Consuming 20-40g of protein within 3 hours of exercising has been shown to be just as effective.
Whilst a pre-workout protein shake won’t do you any harm, there’s no reason to stress about the “anabolic window”.
So, don’t worry if you miss it. Your muscles won't waste away, promise.
3. “Clean eating helps you “detox” your body!”
Sipping on nothing but a low calorie shake or green tea may seem like a simple and quick way to drop a few pounds and flush your body clear of any “toxins”.
We hate to burst your bubble, but things like detox ‘flat tummy teas’ are actually a big fat scam. Ever noticed how these companies never actually tell you what toxins you are supposedly removing?
Thankfully, your body already does all the necessary detoxing for you.
Your body is pretty clever when it comes to keeping you running properly! Our liver, skin, kidneys and even lungs all play a massive part in removing any nasties from our system.
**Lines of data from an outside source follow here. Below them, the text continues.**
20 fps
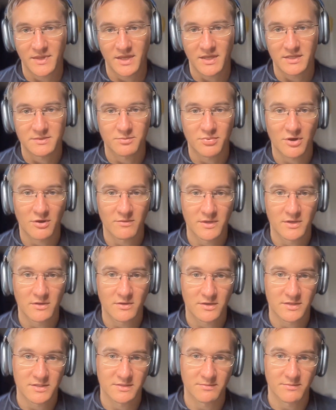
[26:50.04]
That's probably
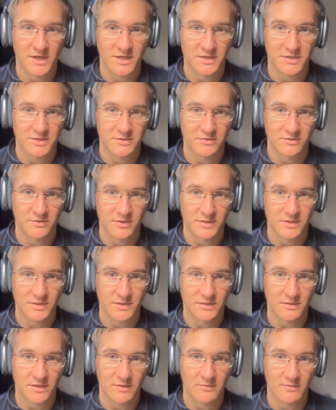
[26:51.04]
not a smart
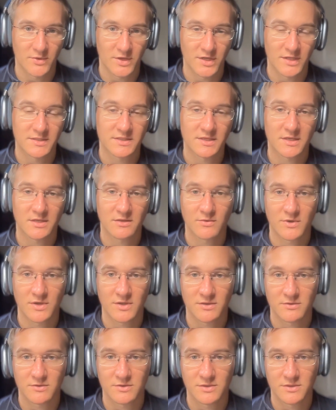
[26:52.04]
choice. What instead you
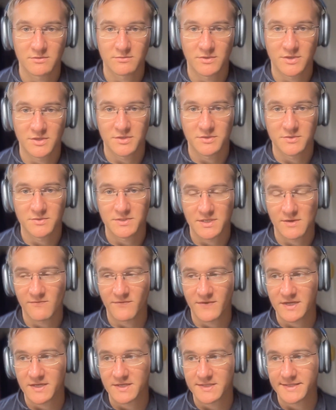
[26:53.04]
want to do is you want to choose
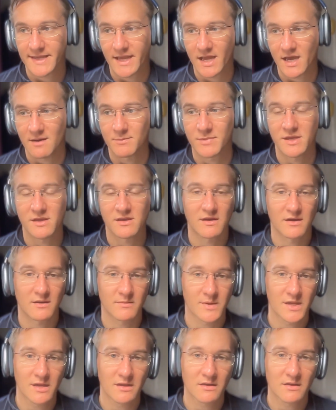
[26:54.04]
something that's like up and
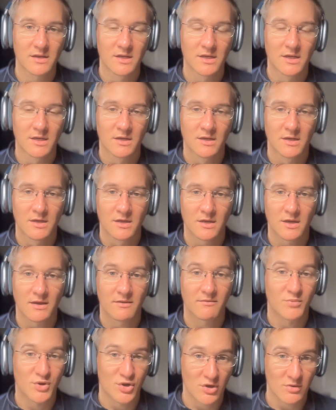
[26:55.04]
coming
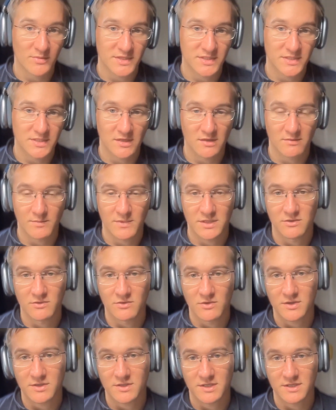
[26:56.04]
and promising, but
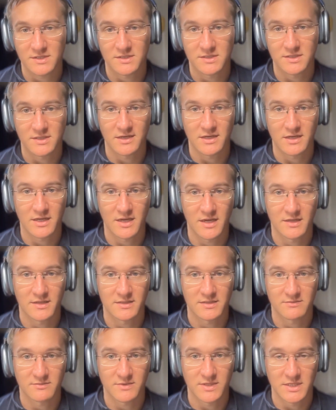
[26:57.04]
not necessarily
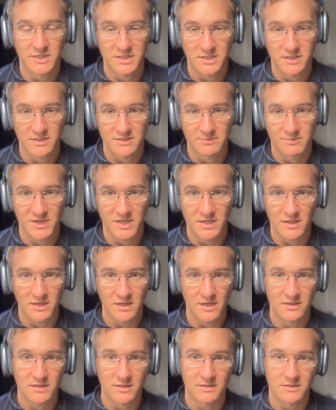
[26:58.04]
has reached its
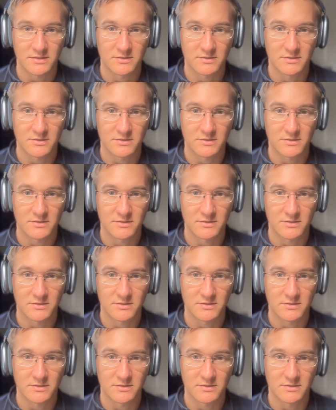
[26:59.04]
peak yet.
Instead of buying a detox product, the best thing we can do is just aim to be healthy from the get go. Drink plenty of water, eat an abundance of fruit and vegetables and make sure you get enough fibre daily.
Your body will take care of the rest - no clean eating detoz nonsense needed.
4. “You don’t need to count calories”
So this one is a semi-myth.
It’s true, you don’t have to count calories. But, just because you don’t count calories, doesn’t mean your body doesn’t. We need to at least be aware of what role calories play.
Your body works on a ‘calories in vs calories out’ basis.
Essentially this means that if you eat more calories than you expend, you will gain weight (calorie surplus). Eat less calories than you expend, and you’ll lose weight (calorie deficit).
With that said, calories aren’t everything. You could technically be in a deficit by eating nothing but Oreos (other delicious biscuits are available) but of course, this wouldn’t be great for your health. That's one clean eating concept we can actually get behind.
Though calories determine whether or not you’ll lose or gain weight, the nutritional value that comes with the calories is what determines your health.
Weight and health are not the same thing.
5. “Fat makes you fat!” Clean eating
The idea that fat makes you fat comes down to a simple misunderstanding - that dietary fat and body fat are the same thing.
The fat we eat however is just another macronutrient, like protein and carbohydrates. It’s also an essential part of our diets.
Body fat (AKA adipose tissue) is your body's way of storing excess energy that it gets from all the above nutrients, not just fat.
So why does fat get the blame for weight gain?
Well, it’s because of its caloric density: 9 calories per gram, compared to 4 for protein and carbs.
As mentioned above, weight gain (and weight loss) is dependent on the number of calories that you consume, in relation to the number you burn.
Fat contains more than double the calories. That means that the more it contributes to your overall macronutrient intake, the easier it is to creep into a calorie surplus.
Whilst the consumption of fat doesn’t make you automatically gain weight, it may make weight gain more likely if you don’t keep an eye on those extra calories!
What are some of the strangest food fads or myths you’ve ever seen?